Your reply should reproduce the data below without a single alteration, apart from dropping the images.

::::::::::

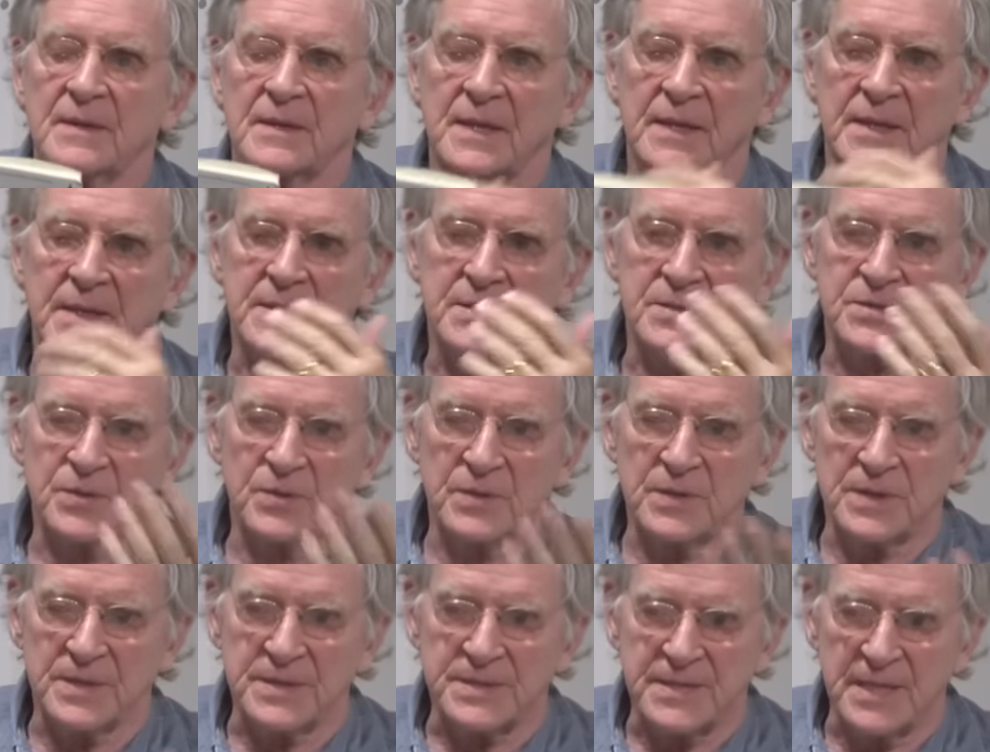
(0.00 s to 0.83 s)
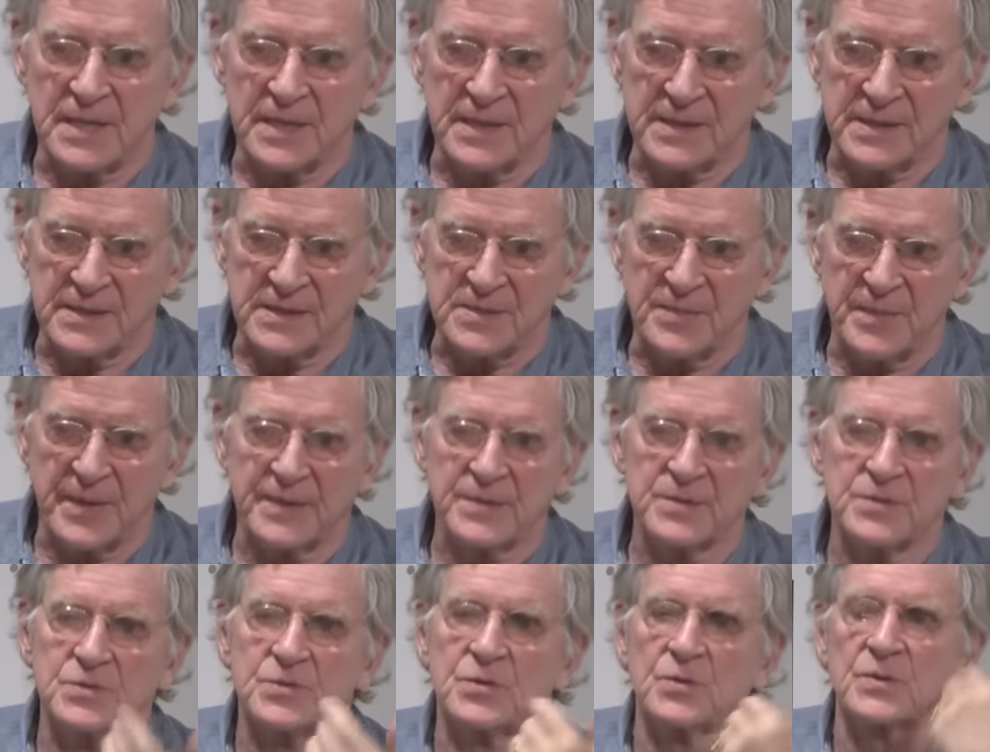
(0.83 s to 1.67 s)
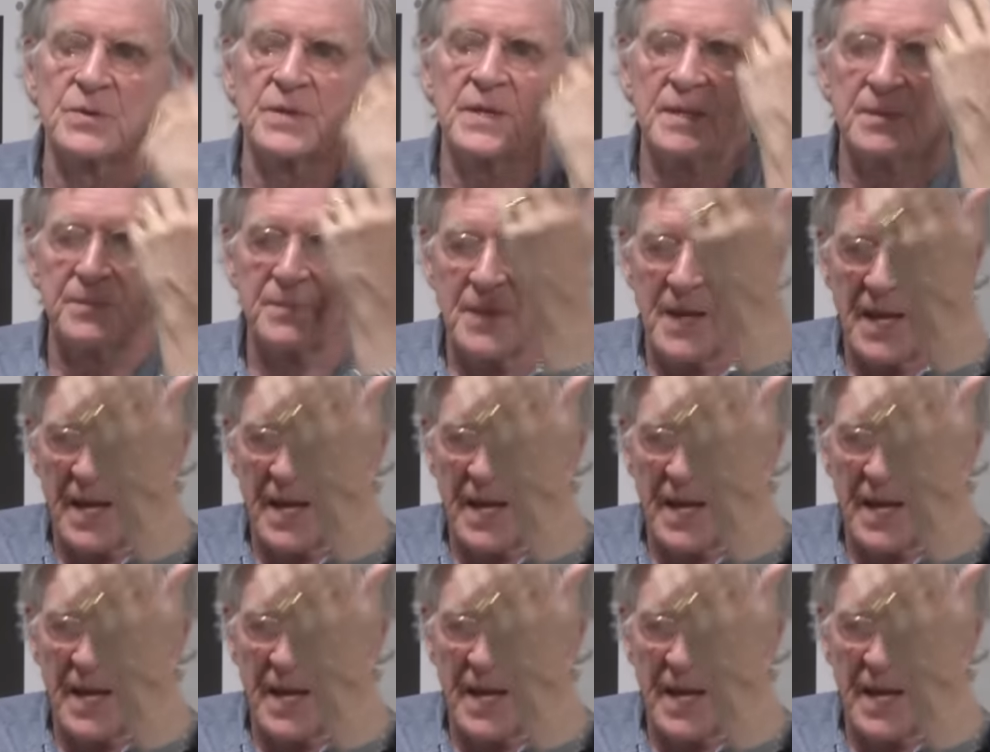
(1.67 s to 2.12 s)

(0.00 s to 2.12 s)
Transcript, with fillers: Like His Holiness telling the Tibetans, don't get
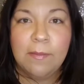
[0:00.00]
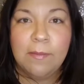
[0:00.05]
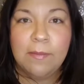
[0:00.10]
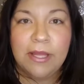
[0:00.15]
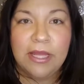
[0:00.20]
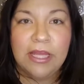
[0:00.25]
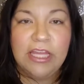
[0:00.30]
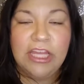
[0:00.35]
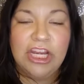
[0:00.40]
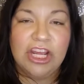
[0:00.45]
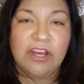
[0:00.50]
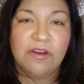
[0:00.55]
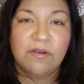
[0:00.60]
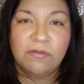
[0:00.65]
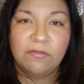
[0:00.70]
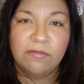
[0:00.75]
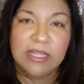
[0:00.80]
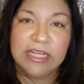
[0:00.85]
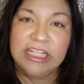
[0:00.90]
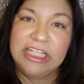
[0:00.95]
you know,
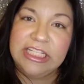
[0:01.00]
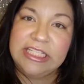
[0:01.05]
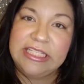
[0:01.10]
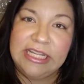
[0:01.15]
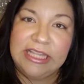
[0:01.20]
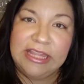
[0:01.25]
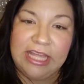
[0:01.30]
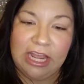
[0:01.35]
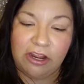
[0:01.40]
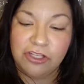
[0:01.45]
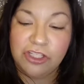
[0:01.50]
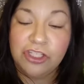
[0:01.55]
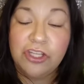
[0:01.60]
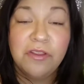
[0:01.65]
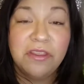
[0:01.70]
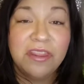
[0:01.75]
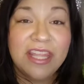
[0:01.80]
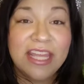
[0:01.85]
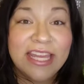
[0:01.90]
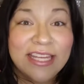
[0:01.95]
they just sit there. So
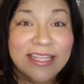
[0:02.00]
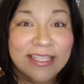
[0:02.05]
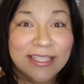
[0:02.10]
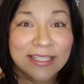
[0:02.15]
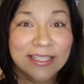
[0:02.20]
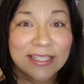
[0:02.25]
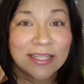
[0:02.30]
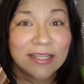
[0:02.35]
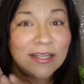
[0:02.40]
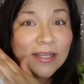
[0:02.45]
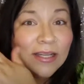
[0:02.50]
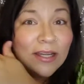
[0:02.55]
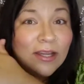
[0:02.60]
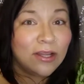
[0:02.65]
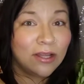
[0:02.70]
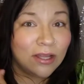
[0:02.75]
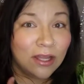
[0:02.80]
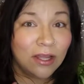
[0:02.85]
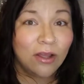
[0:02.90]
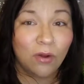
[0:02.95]
this
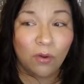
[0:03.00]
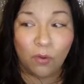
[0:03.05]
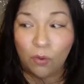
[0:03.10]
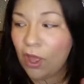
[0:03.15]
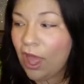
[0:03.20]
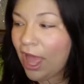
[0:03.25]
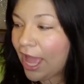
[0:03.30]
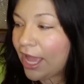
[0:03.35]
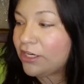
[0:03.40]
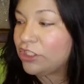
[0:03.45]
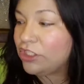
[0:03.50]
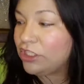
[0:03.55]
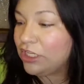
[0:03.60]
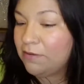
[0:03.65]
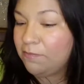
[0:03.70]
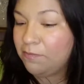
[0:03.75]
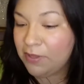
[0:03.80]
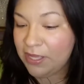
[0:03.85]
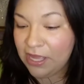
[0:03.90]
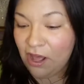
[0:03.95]
will actually
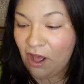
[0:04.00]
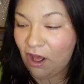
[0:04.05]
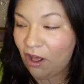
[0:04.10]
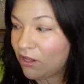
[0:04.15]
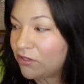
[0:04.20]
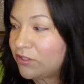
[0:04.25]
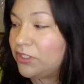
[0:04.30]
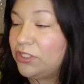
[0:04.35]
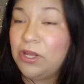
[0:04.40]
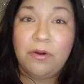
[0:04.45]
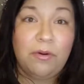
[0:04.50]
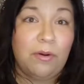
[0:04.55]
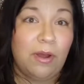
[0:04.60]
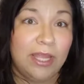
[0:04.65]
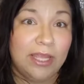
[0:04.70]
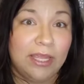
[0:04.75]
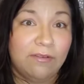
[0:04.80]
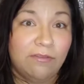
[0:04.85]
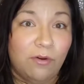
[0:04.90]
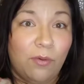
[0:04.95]
be also a
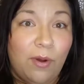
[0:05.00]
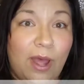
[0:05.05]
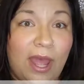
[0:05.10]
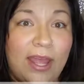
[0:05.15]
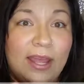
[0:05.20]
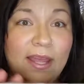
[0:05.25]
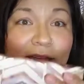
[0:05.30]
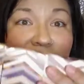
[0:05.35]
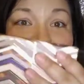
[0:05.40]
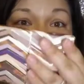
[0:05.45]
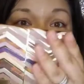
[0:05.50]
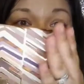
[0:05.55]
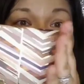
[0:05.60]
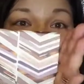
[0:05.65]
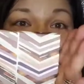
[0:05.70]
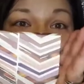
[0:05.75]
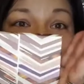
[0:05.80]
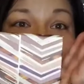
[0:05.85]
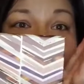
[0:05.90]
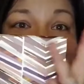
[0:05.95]
giveaway.
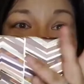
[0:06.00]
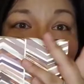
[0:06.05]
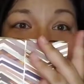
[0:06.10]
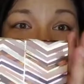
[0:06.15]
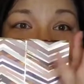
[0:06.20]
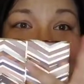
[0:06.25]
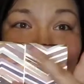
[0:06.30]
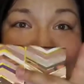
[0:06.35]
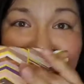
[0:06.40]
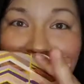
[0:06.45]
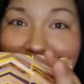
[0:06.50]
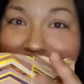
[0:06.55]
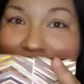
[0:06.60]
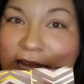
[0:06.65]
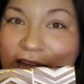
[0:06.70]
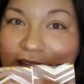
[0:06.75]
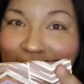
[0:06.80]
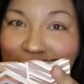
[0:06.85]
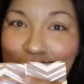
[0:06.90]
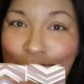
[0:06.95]
So
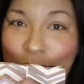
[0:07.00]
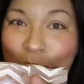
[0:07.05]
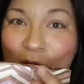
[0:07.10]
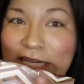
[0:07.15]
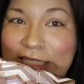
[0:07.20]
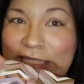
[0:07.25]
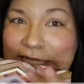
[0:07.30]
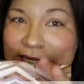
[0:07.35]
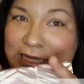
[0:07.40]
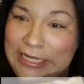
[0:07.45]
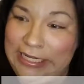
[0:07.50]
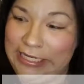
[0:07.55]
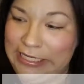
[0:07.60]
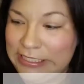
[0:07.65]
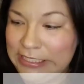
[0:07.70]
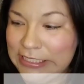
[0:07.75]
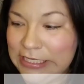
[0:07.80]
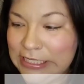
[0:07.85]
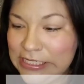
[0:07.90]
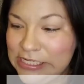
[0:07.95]
if you want to,
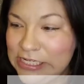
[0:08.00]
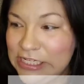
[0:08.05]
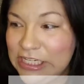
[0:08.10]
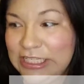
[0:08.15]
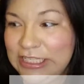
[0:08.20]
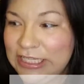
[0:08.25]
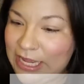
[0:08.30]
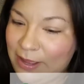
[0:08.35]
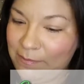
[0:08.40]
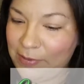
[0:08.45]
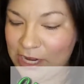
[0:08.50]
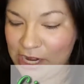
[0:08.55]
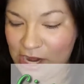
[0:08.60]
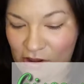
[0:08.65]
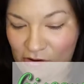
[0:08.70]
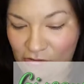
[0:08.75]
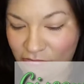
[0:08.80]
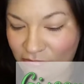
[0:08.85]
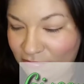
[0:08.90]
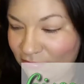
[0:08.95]
just let me
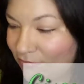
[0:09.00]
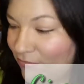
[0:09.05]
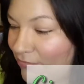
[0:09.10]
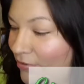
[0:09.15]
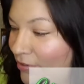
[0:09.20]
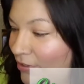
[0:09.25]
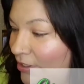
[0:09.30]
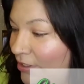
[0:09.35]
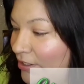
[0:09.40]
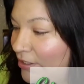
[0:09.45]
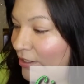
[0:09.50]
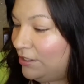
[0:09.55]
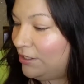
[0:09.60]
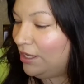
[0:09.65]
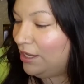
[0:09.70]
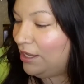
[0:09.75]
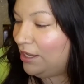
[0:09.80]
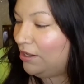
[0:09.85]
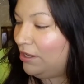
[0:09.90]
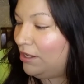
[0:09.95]
know
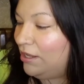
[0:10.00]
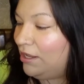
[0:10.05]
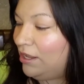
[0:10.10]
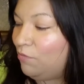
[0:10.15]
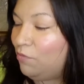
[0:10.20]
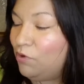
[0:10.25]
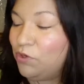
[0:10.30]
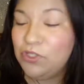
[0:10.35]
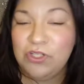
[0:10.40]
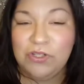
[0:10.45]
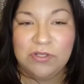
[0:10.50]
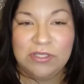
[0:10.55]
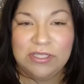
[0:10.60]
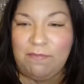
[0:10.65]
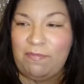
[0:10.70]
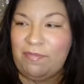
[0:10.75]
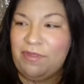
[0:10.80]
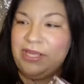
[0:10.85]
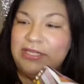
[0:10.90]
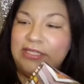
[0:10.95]
and we'll do
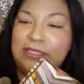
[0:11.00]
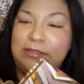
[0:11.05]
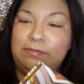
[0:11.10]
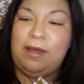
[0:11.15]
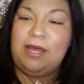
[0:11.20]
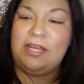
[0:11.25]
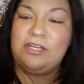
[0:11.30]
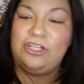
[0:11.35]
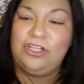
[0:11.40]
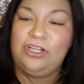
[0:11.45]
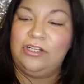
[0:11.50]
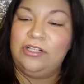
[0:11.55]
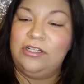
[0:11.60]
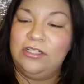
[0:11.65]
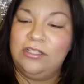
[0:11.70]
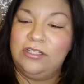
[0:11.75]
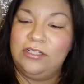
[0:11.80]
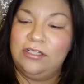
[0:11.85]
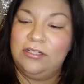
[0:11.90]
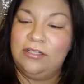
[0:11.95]
something special.
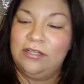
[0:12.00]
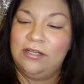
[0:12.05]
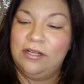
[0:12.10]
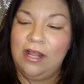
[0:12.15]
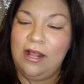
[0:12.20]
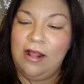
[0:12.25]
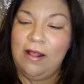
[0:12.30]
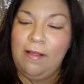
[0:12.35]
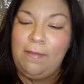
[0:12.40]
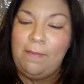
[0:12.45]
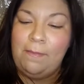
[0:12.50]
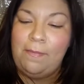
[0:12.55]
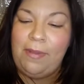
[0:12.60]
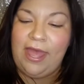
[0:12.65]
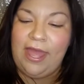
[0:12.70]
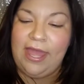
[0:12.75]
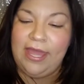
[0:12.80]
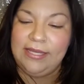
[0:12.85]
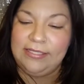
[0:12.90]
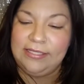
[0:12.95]

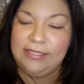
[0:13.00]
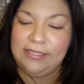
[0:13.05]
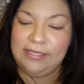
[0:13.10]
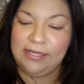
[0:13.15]
But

::::::::::

[Response area]:
(0.00 s to 0.83 s)
(0.83 s to 1.67 s)
(1.67 s to 2.12 s)

(0.00 s to 2.12 s)
Transcript, with fillers: Like His Holiness telling the Tibetans, don't get
[0:00.00]
[0:00.05]
[0:00.10]
[0:00.15]
[0:00.20]
[0:00.25]
[0:00.30]
[0:00.35]
[0:00.40]
[0:00.45]
[0:00.50]
[0:00.55]
[0:00.60]
[0:00.65]
[0:00.70]
[0:00.75]
[0:00.80]
[0:00.85]
[0:00.90]
[0:00.95]
you know,
[0:01.00]
[0:01.05]
[0:01.10]
[0:01.15]
[0:01.20]
[0:01.25]
[0:01.30]
[0:01.35]
[0:01.40]
[0:01.45]
[0:01.50]
[0:01.55]
[0:01.60]
[0:01.65]
[0:01.70]
[0:01.75]
[0:01.80]
[0:01.85]
[0:01.90]
[0:01.95]
they just sit there. So
[0:02.00]
[0:02.05]
[0:02.10]
[0:02.15]
[0:02.20]
[0:02.25]
[0:02.30]
[0:02.35]
[0:02.40]
[0:02.45]
[0:02.50]
[0:02.55]
[0:02.60]
[0:02.65]
[0:02.70]
[0:02.75]
[0:02.80]
[0:02.85]
[0:02.90]
[0:02.95]
this
[0:03.00]
[0:03.05]
[0:03.10]
[0:03.15]
[0:03.20]
[0:03.25]
[0:03.30]
[0:03.35]
[0:03.40]
[0:03.45]
[0:03.50]
[0:03.55]
[0:03.60]
[0:03.65]
[0:03.70]
[0:03.75]
[0:03.80]
[0:03.85]
[0:03.90]
[0:03.95]
will actually
[0:04.00]
[0:04.05]
[0:04.10]
[0:04.15]
[0:04.20]
[0:04.25]
[0:04.30]
[0:04.35]
[0:04.40]
[0:04.45]
[0:04.50]
[0:04.55]
[0:04.60]
[0:04.65]
[0:04.70]
[0:04.75]
[0:04.80]
[0:04.85]
[0:04.90]
[0:04.95]
be also a
[0:05.00]
[0:05.05]
[0:05.10]
[0:05.15]
[0:05.20]
[0:05.25]
[0:05.30]
[0:05.35]
[0:05.40]
[0:05.45]
[0:05.50]
[0:05.55]
[0:05.60]
[0:05.65]
[0:05.70]
[0:05.75]
[0:05.80]
[0:05.85]
[0:05.90]
[0:05.95]
giveaway.
[0:06.00]
[0:06.05]
[0:06.10]
[0:06.15]
[0:06.20]
[0:06.25]
[0:06.30]
[0:06.35]
[0:06.40]
[0:06.45]
[0:06.50]
[0:06.55]
[0:06.60]
[0:06.65]
[0:06.70]
[0:06.75]
[0:06.80]
[0:06.85]
[0:06.90]
[0:06.95]
So
[0:07.00]
[0:07.05]
[0:07.10]
[0:07.15]
[0:07.20]
[0:07.25]
[0:07.30]
[0:07.35]
[0:07.40]
[0:07.45]
[0:07.50]
[0:07.55]
[0:07.60]
[0:07.65]
[0:07.70]
[0:07.75]
[0:07.80]
[0:07.85]
[0:07.90]
[0:07.95]
if you want to,
[0:08.00]
[0:08.05]
[0:08.10]
[0:08.15]
[0:08.20]
[0:08.25]
[0:08.30]
[0:08.35]
[0:08.40]
[0:08.45]
[0:08.50]
[0:08.55]
[0:08.60]
[0:08.65]
[0:08.70]
[0:08.75]
[0:08.80]
[0:08.85]
[0:08.90]
[0:08.95]
just let me
[0:09.00]
[0:09.05]
[0:09.10]
[0:09.15]
[0:09.20]
[0:09.25]
[0:09.30]
[0:09.35]
[0:09.40]
[0:09.45]
[0:09.50]
[0:09.55]
[0:09.60]
[0:09.65]
[0:09.70]
[0:09.75]
[0:09.80]
[0:09.85]
[0:09.90]
[0:09.95]
know
[0:10.00]
[0:10.05]
[0:10.10]
[0:10.15]
[0:10.20]
[0:10.25]
[0:10.30]
[0:10.35]
[0:10.40]
[0:10.45]
[0:10.50]
[0:10.55]
[0:10.60]
[0:10.65]
[0:10.70]
[0:10.75]
[0:10.80]
[0:10.85]
[0:10.90]
[0:10.95]
and we'll do
[0:11.00]
[0:11.05]
[0:11.10]
[0:11.15]
[0:11.20]
[0:11.25]
[0:11.30]
[0:11.35]
[0:11.40]
[0:11.45]
[0:11.50]
[0:11.55]
[0:11.60]
[0:11.65]
[0:11.70]
[0:11.75]
[0:11.80]
[0:11.85]
[0:11.90]
[0:11.95]
something special.
[0:12.00]
[0:12.05]
[0:12.10]
[0:12.15]
[0:12.20]
[0:12.25]
[0:12.30]
[0:12.35]
[0:12.40]
[0:12.45]
[0:12.50]
[0:12.55]
[0:12.60]
[0:12.65]
[0:12.70]
[0:12.75]
[0:12.80]
[0:12.85]
[0:12.90]
[0:12.95]

[0:13.00]
[0:13.05]
[0:13.10]
[0:13.15]
But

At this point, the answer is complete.